__EXTRACTED RECORDS__:
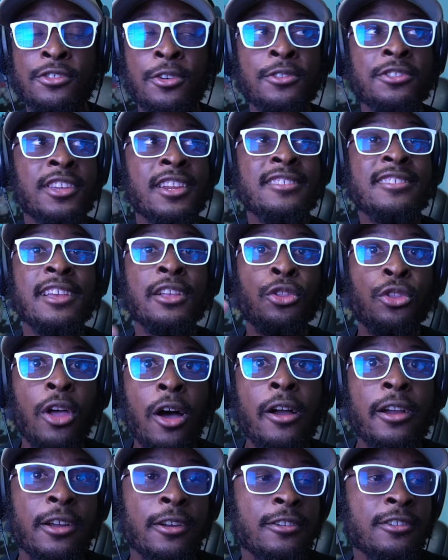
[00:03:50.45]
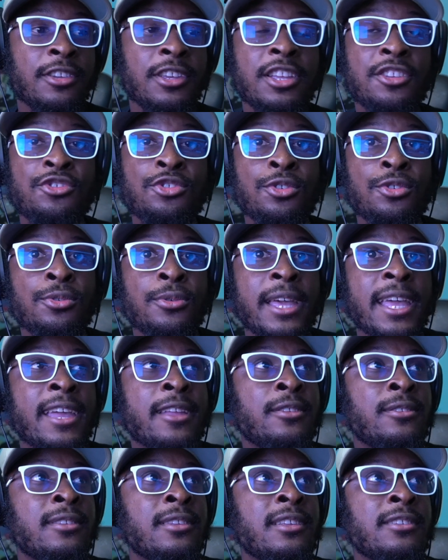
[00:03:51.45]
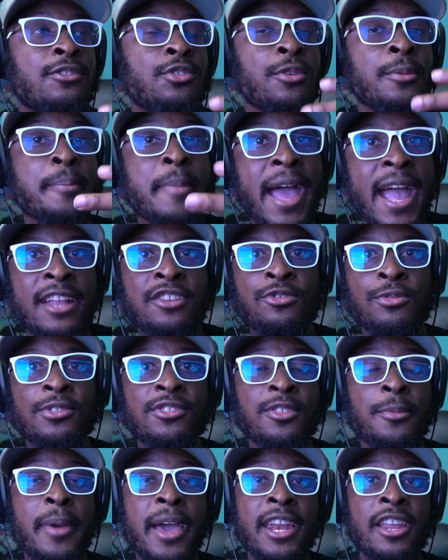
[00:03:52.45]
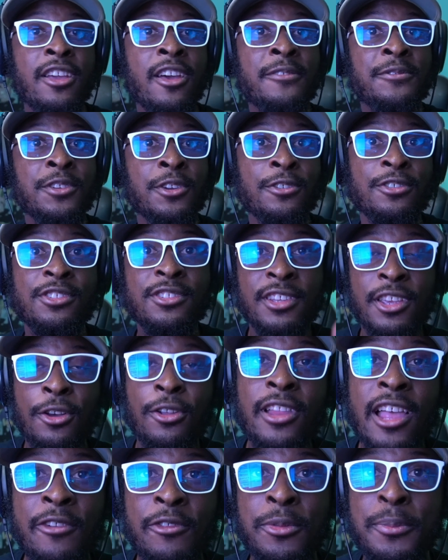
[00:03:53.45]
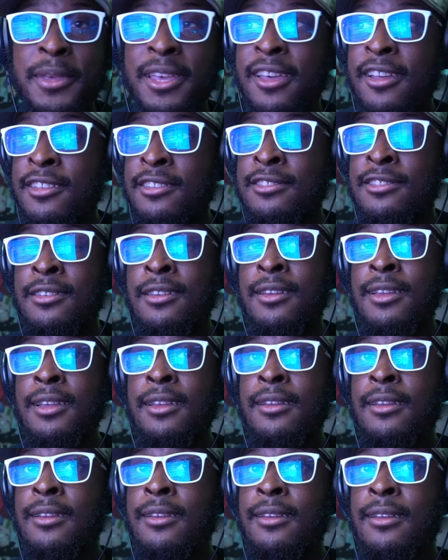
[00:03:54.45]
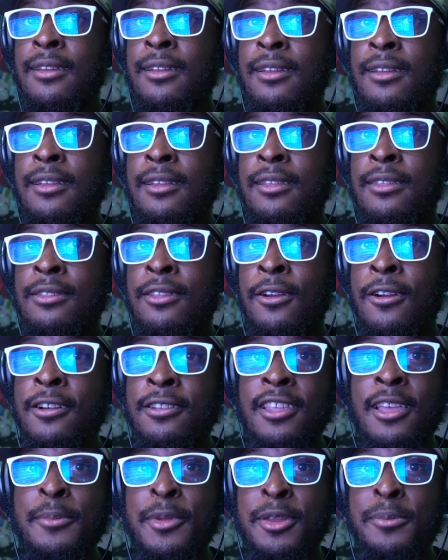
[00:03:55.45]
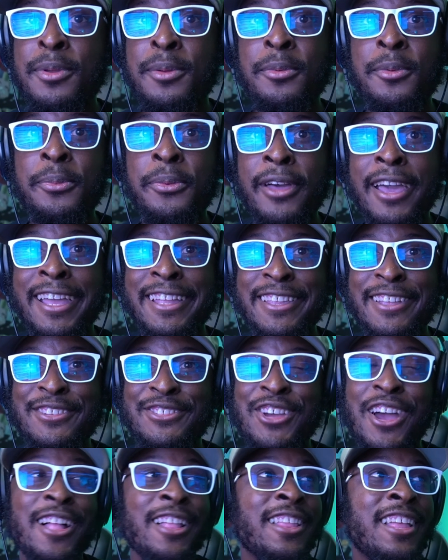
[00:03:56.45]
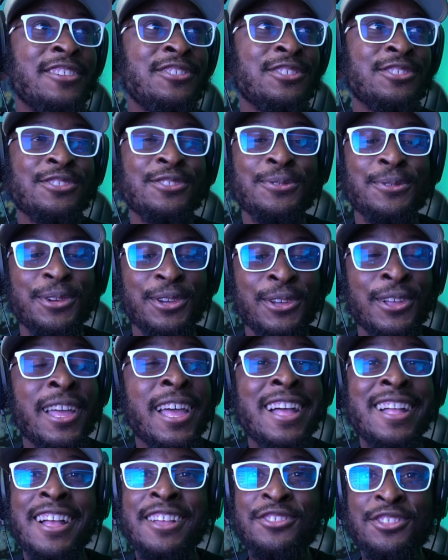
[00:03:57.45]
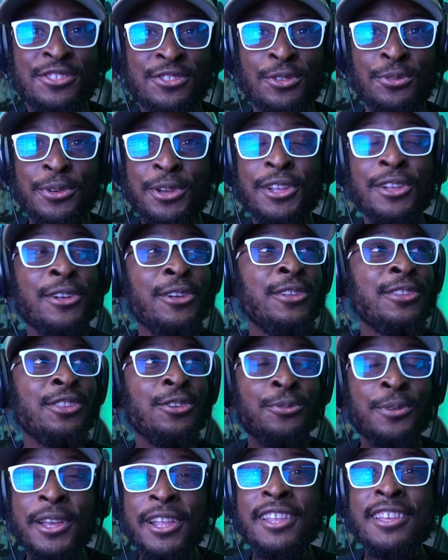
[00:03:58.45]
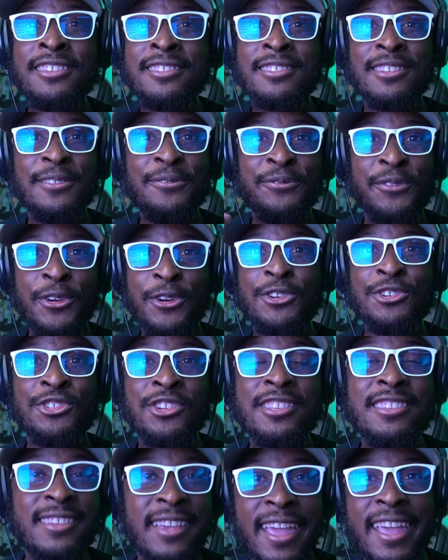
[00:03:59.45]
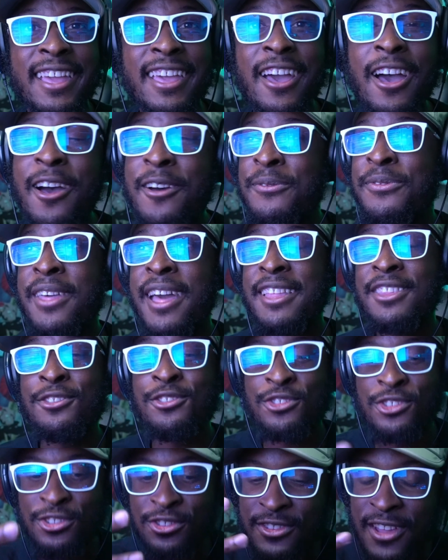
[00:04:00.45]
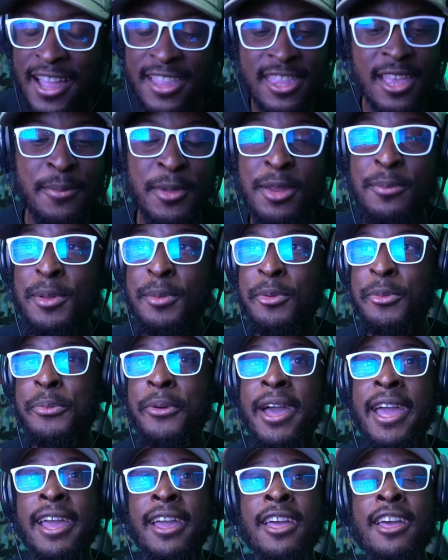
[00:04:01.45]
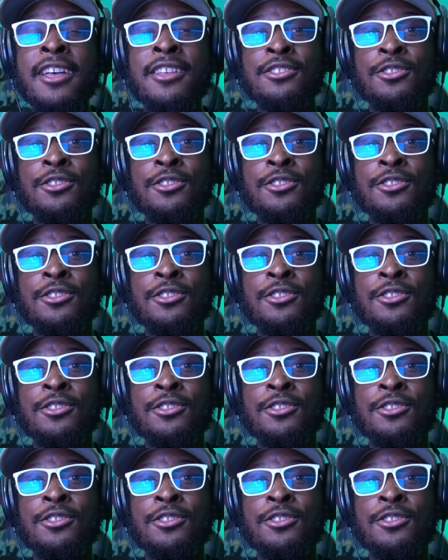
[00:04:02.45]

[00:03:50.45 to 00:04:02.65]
So it's going to take longer to get you into a match with somebody of your skill level, because there aren't that many people playing Ninjala. That's just the realest version take of that. There's just not that many people playing.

__EXERCISE DIRECTIONS__: Repeat each line of the material exactly, please, and skip every picture.

__SOLVED EXERCISE__:
[00:03:50.45]
[00:03:51.45]
[00:03:52.45]
[00:03:53.45]
[00:03:54.45]
[00:03:55.45]
[00:03:56.45]
[00:03:57.45]
[00:03:58.45]
[00:03:59.45]
[00:04:00.45]
[00:04:01.45]
[00:04:02.45]

[00:03:50.45 to 00:04:02.65]
So it's going to take longer to get you into a match with somebody of your skill level, because there aren't that many people playing Ninjala. That's just the realest version take of that. There's just not that many people playing.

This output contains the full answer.